*** Opening Records for the task ***
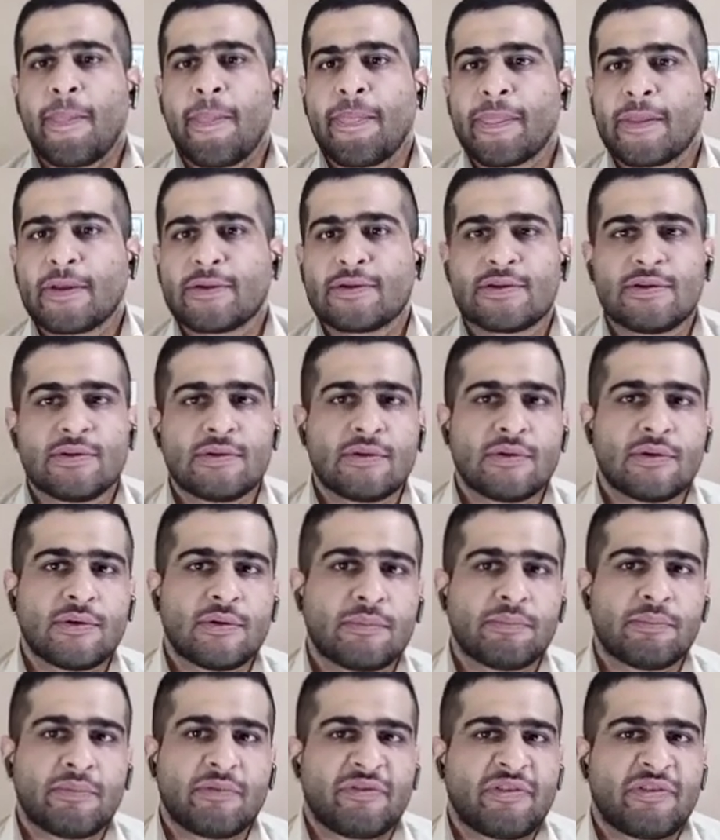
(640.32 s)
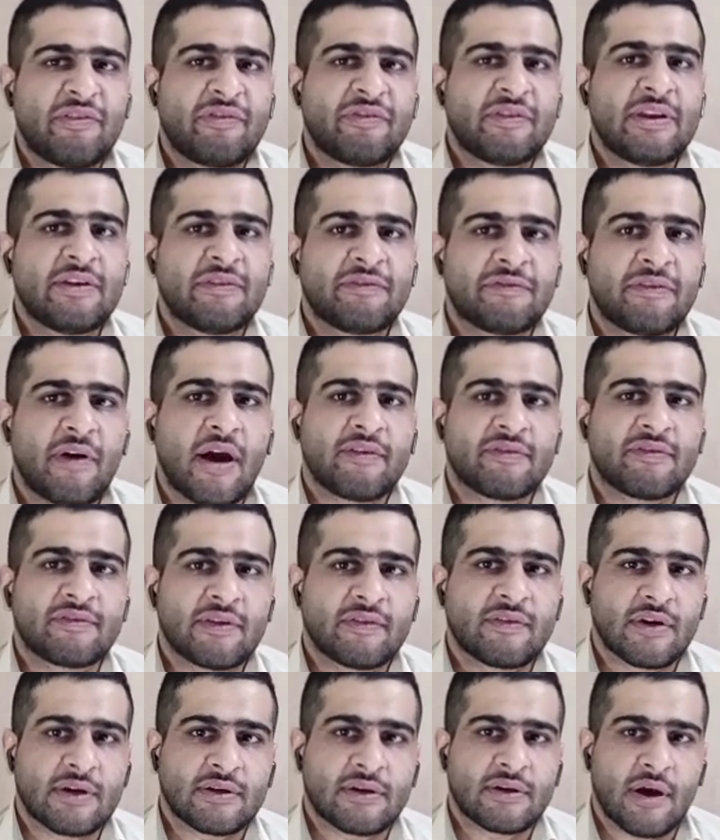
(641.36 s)
to 55
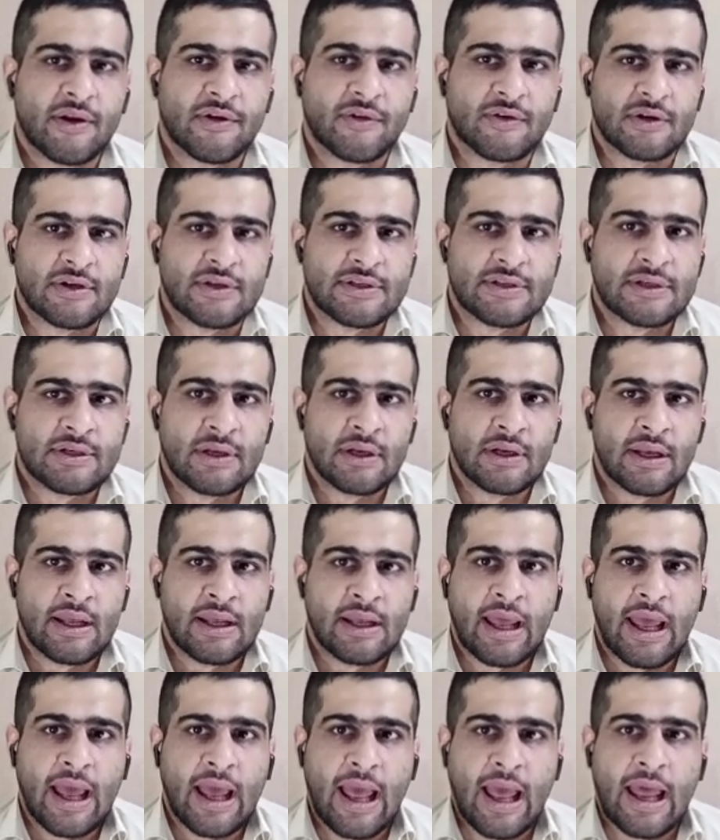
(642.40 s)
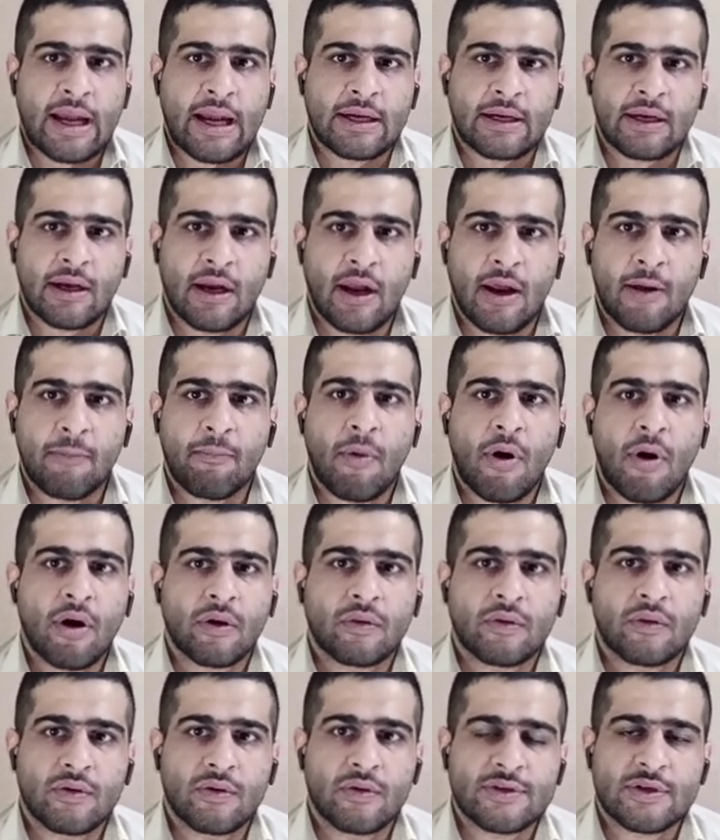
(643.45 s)
different countries. And among
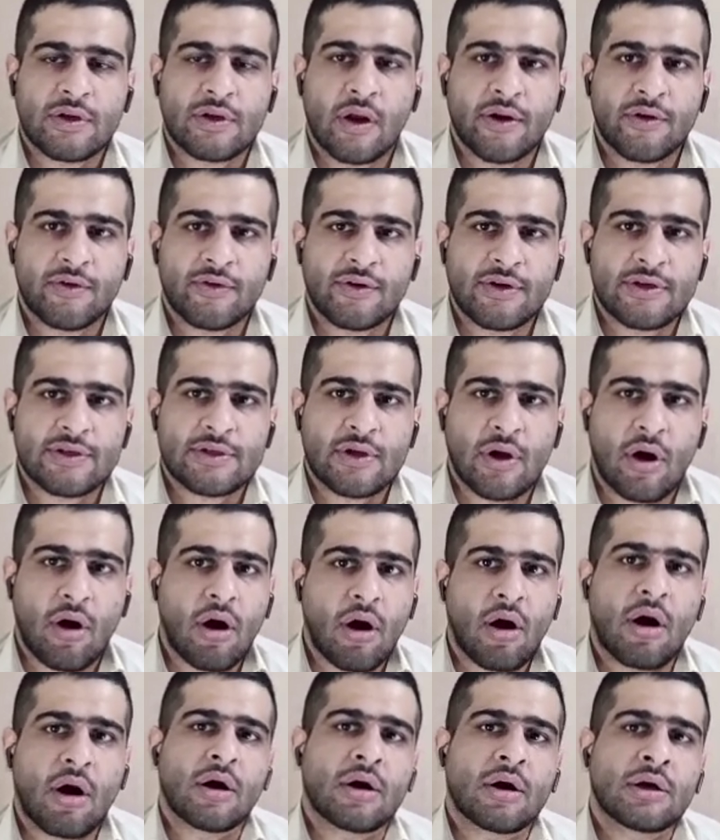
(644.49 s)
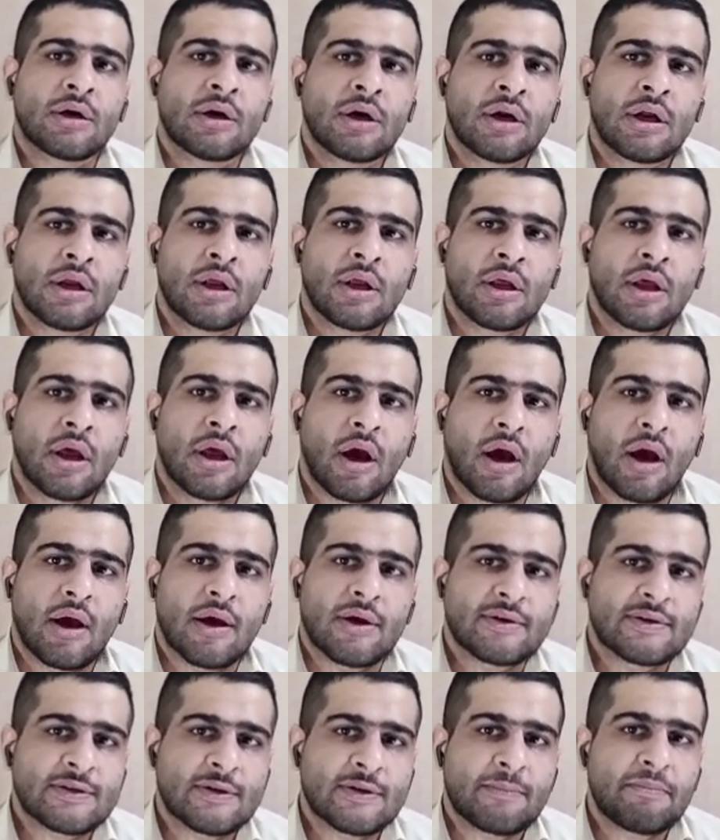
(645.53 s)
those countries are
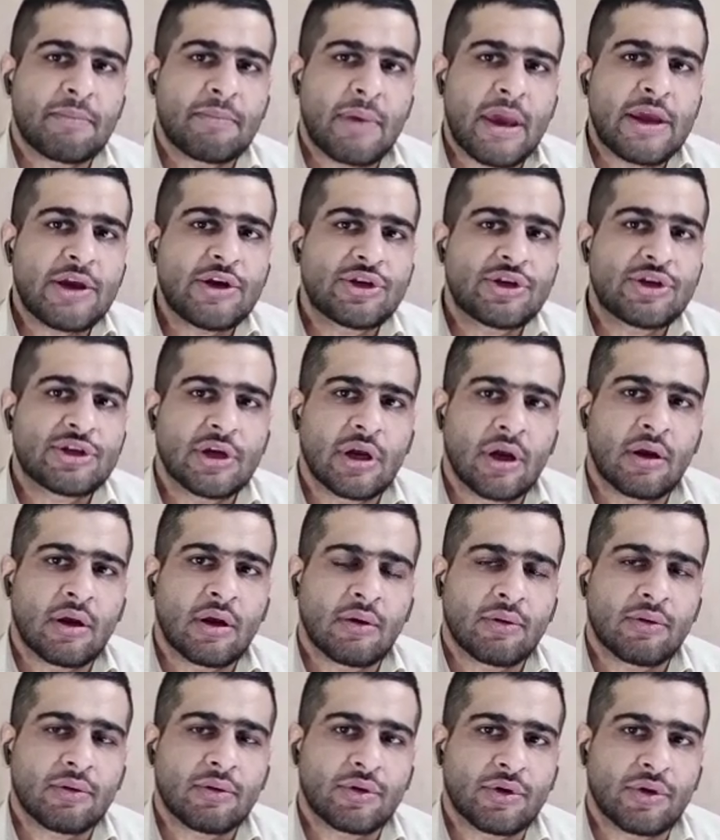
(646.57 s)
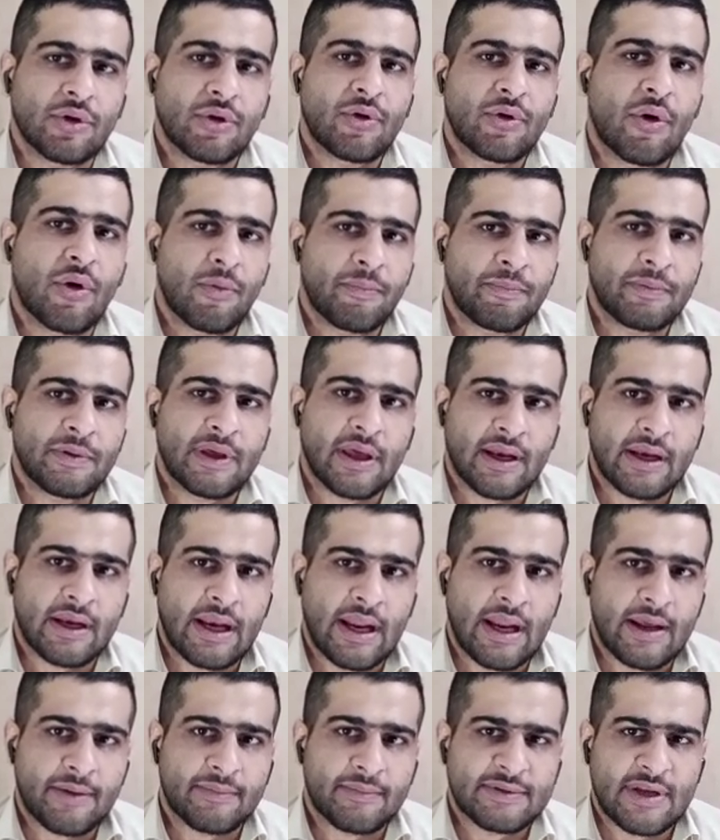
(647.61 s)
some major European
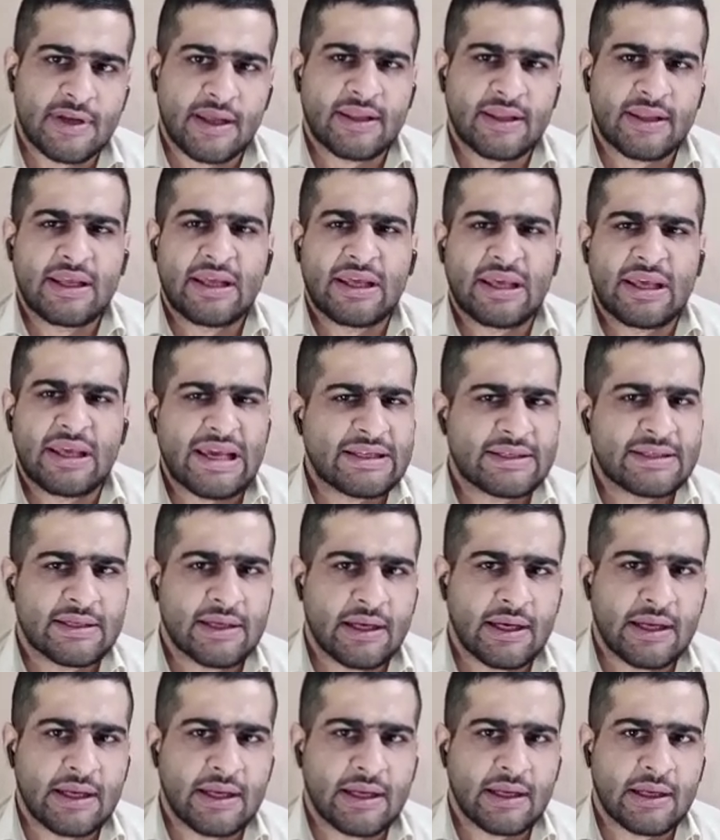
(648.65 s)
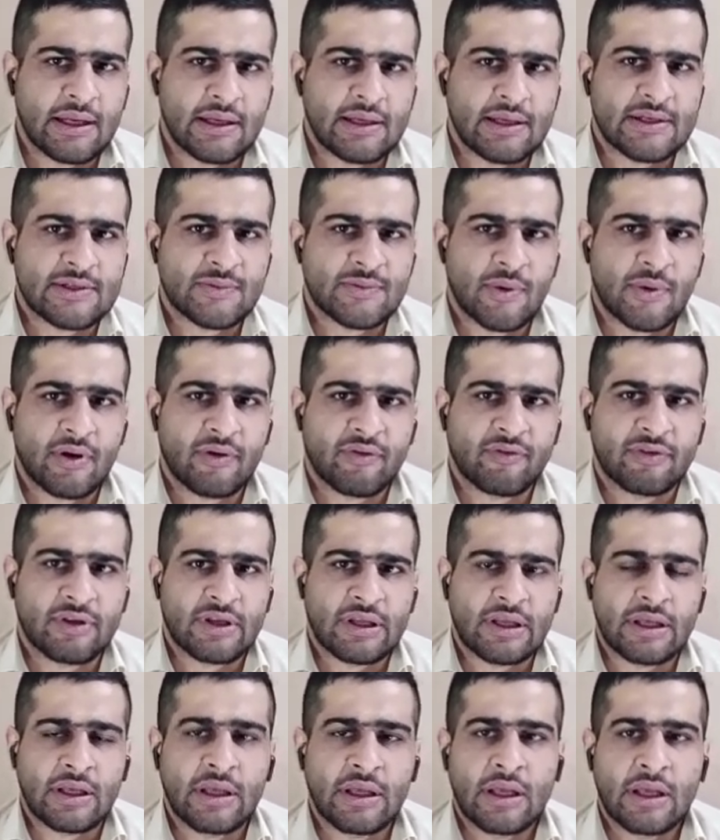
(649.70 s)
names. I think Italy is one of
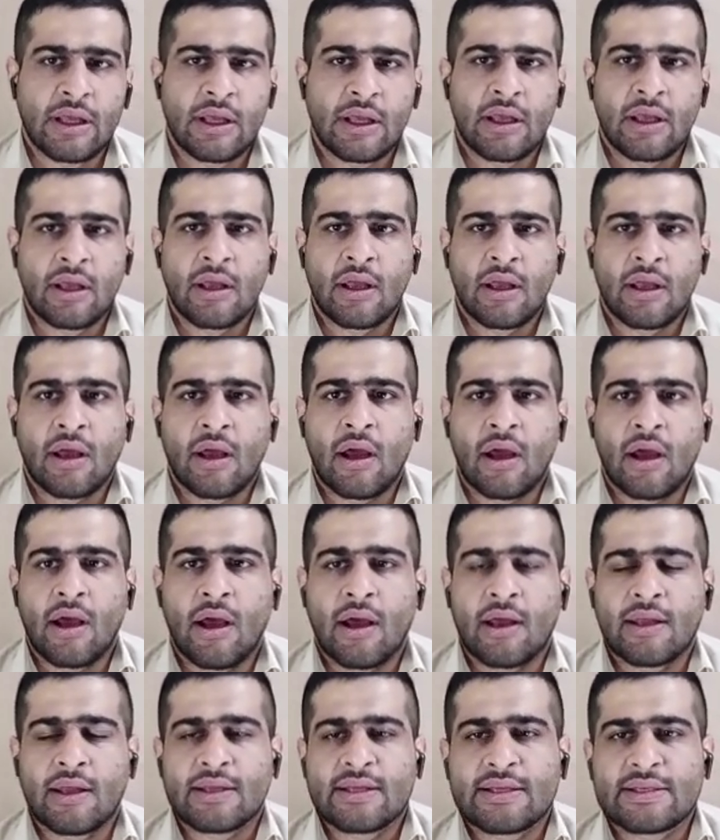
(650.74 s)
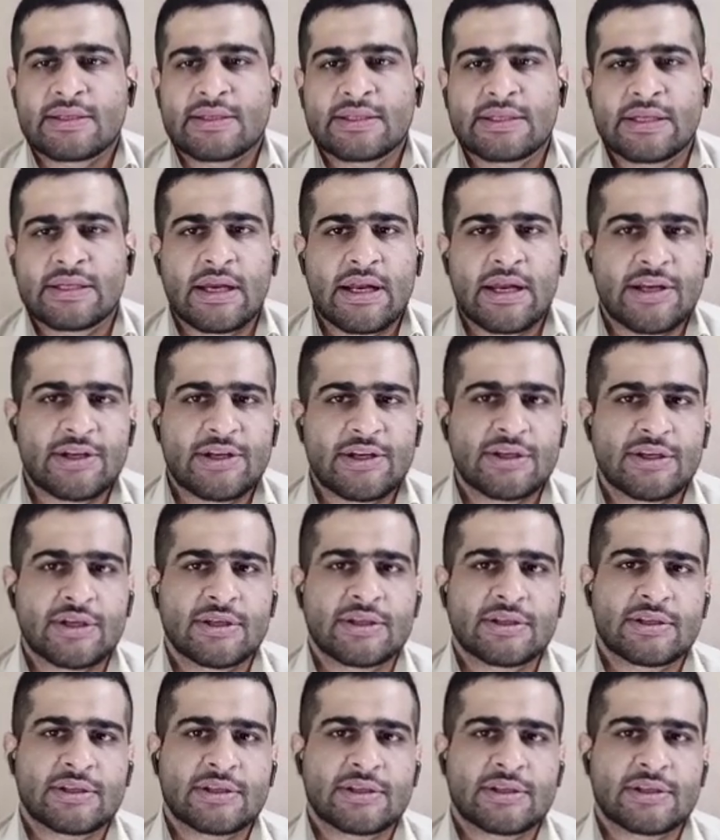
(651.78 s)
the
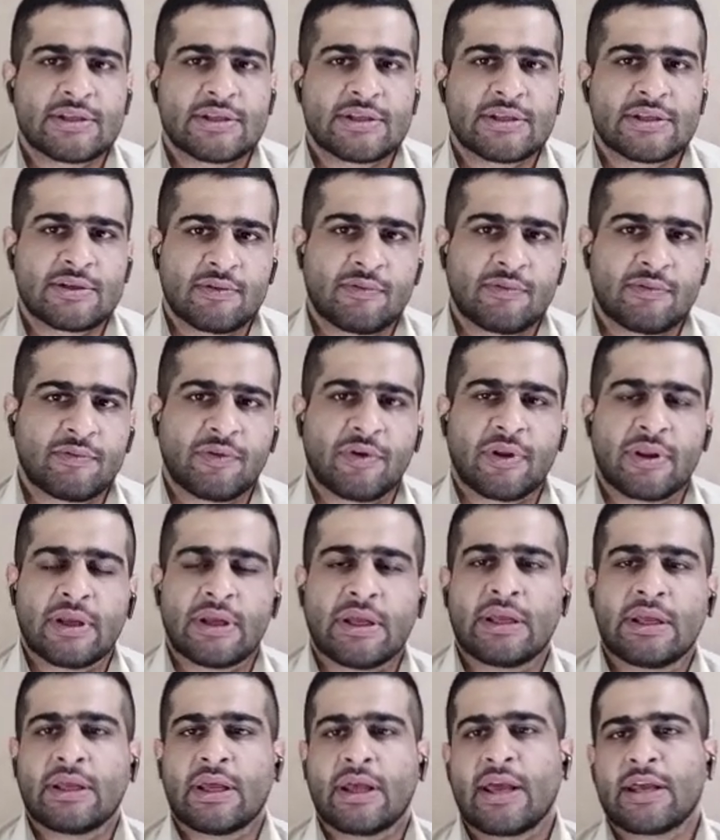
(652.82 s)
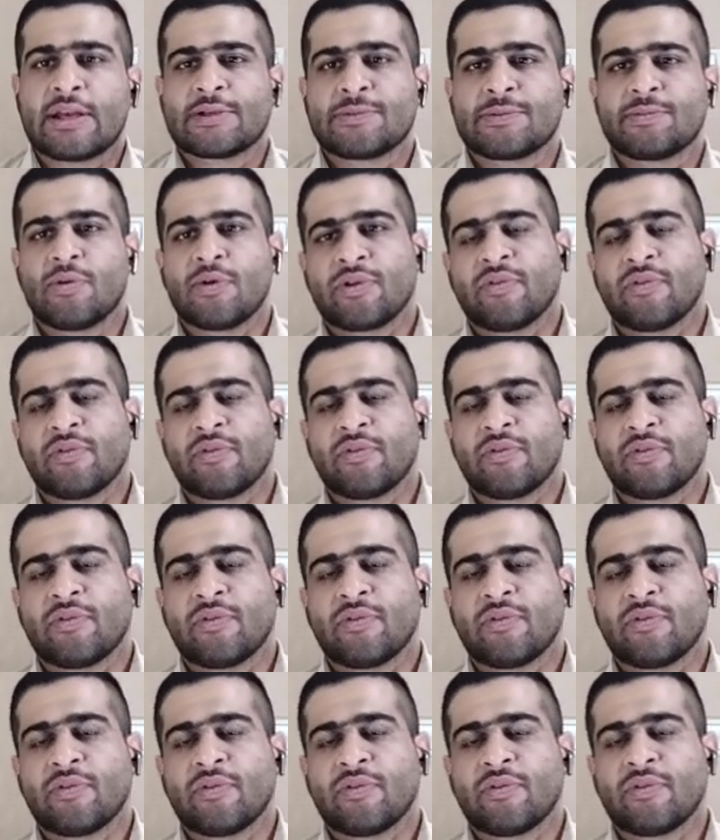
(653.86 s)
destinations for the export of the
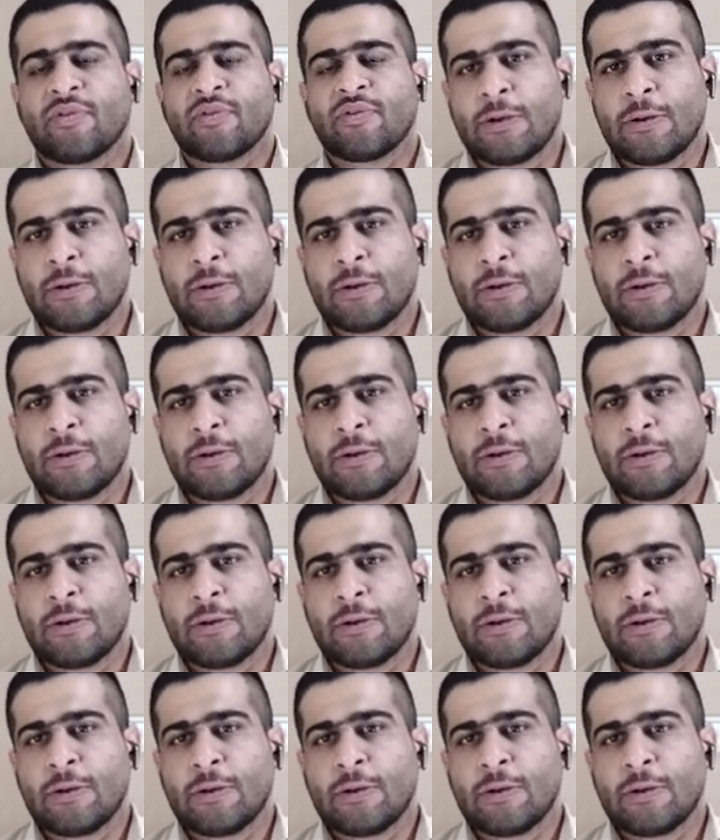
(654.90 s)
Iranian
*** Closing Records for the task ***
> Your goal
Set out every record exactly, images excluded.

> Exercise output
(640.32 s)
(641.36 s)
to 55
(642.40 s)
(643.45 s)
different countries. And among
(644.49 s)
(645.53 s)
those countries are
(646.57 s)
(647.61 s)
some major European
(648.65 s)
(649.70 s)
names. I think Italy is one of
(650.74 s)
(651.78 s)
the
(652.82 s)
(653.86 s)
destinations for the export of the
(654.90 s)
Iranian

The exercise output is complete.